EXERCISE PROMPT — A word-for-word copy of the data, pictures excluded, is what this task asks for.

STORED DATA —
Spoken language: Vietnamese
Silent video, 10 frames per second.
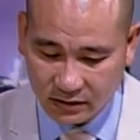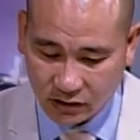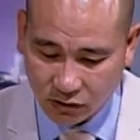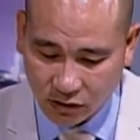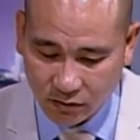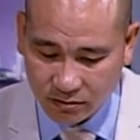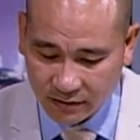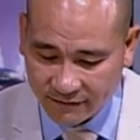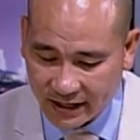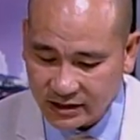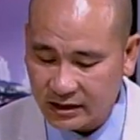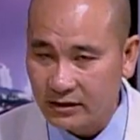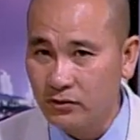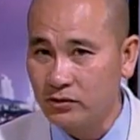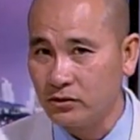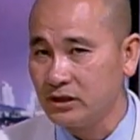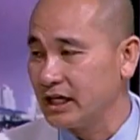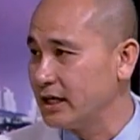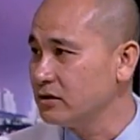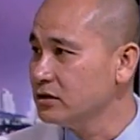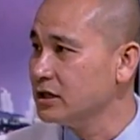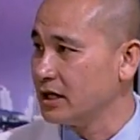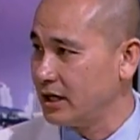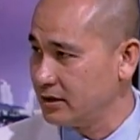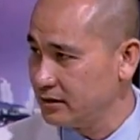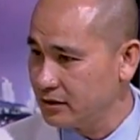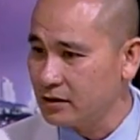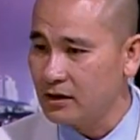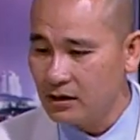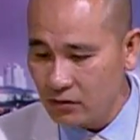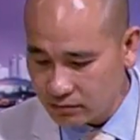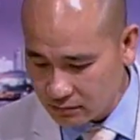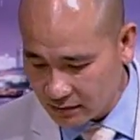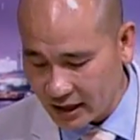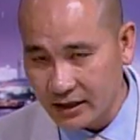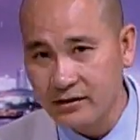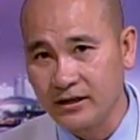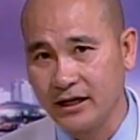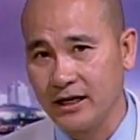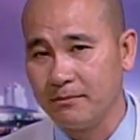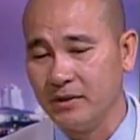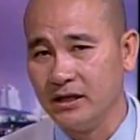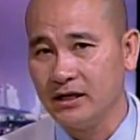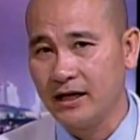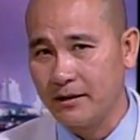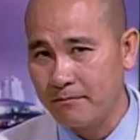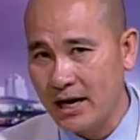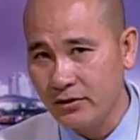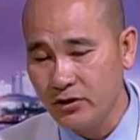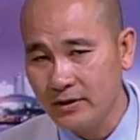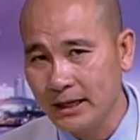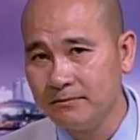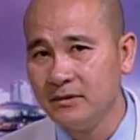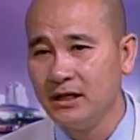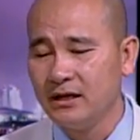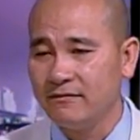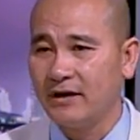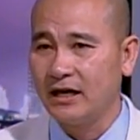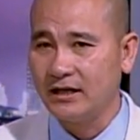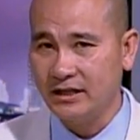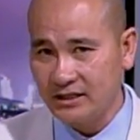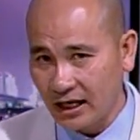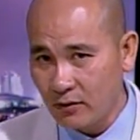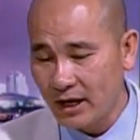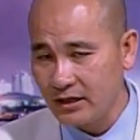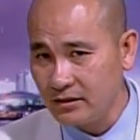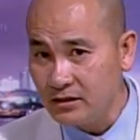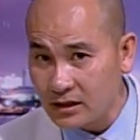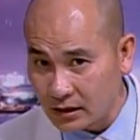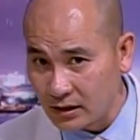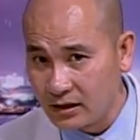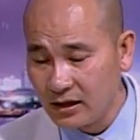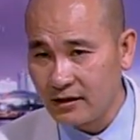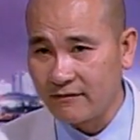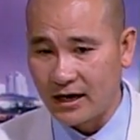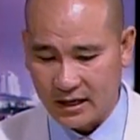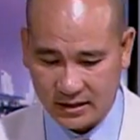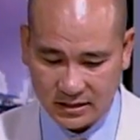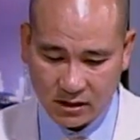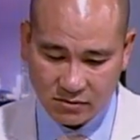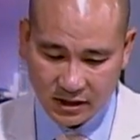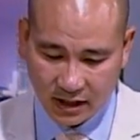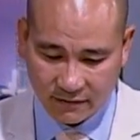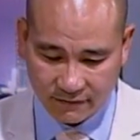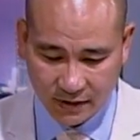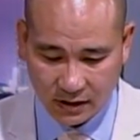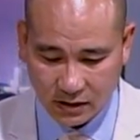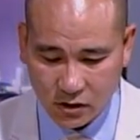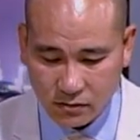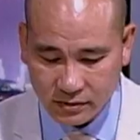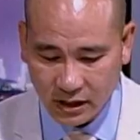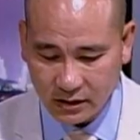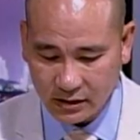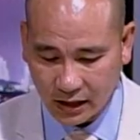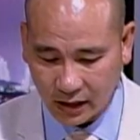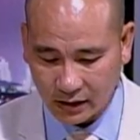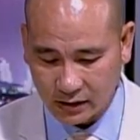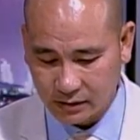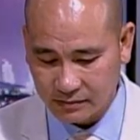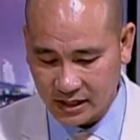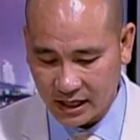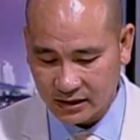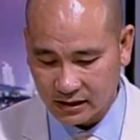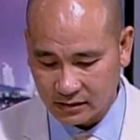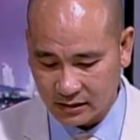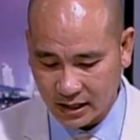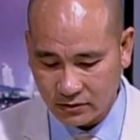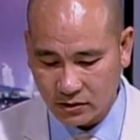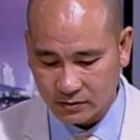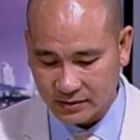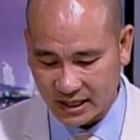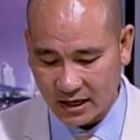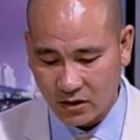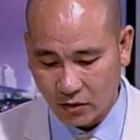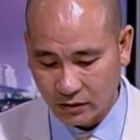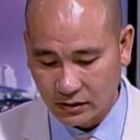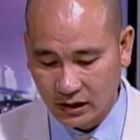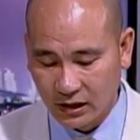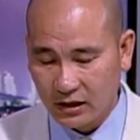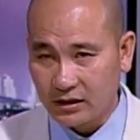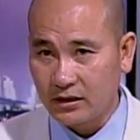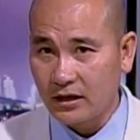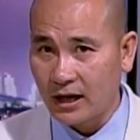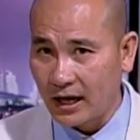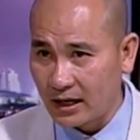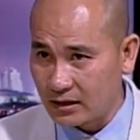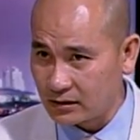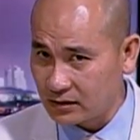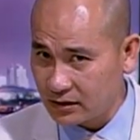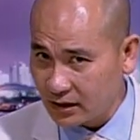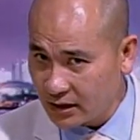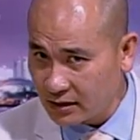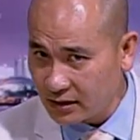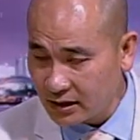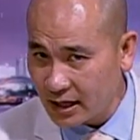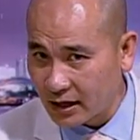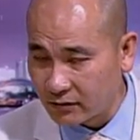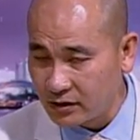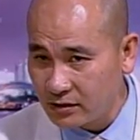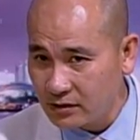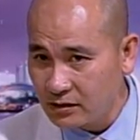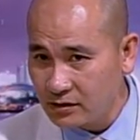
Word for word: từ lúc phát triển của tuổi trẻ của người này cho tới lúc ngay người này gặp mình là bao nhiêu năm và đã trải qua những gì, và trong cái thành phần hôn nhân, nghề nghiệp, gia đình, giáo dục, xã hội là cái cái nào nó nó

WRITTEN ANSWER —
Spoken language: Vietnamese
Silent video, 10 frames per second.
Word for word: từ lúc phát triển của tuổi trẻ của người này cho tới lúc ngay người này gặp mình là bao nhiêu năm và đã trải qua những gì, và trong cái thành phần hôn nhân, nghề nghiệp, gia đình, giáo dục, xã hội là cái cái nào nó nó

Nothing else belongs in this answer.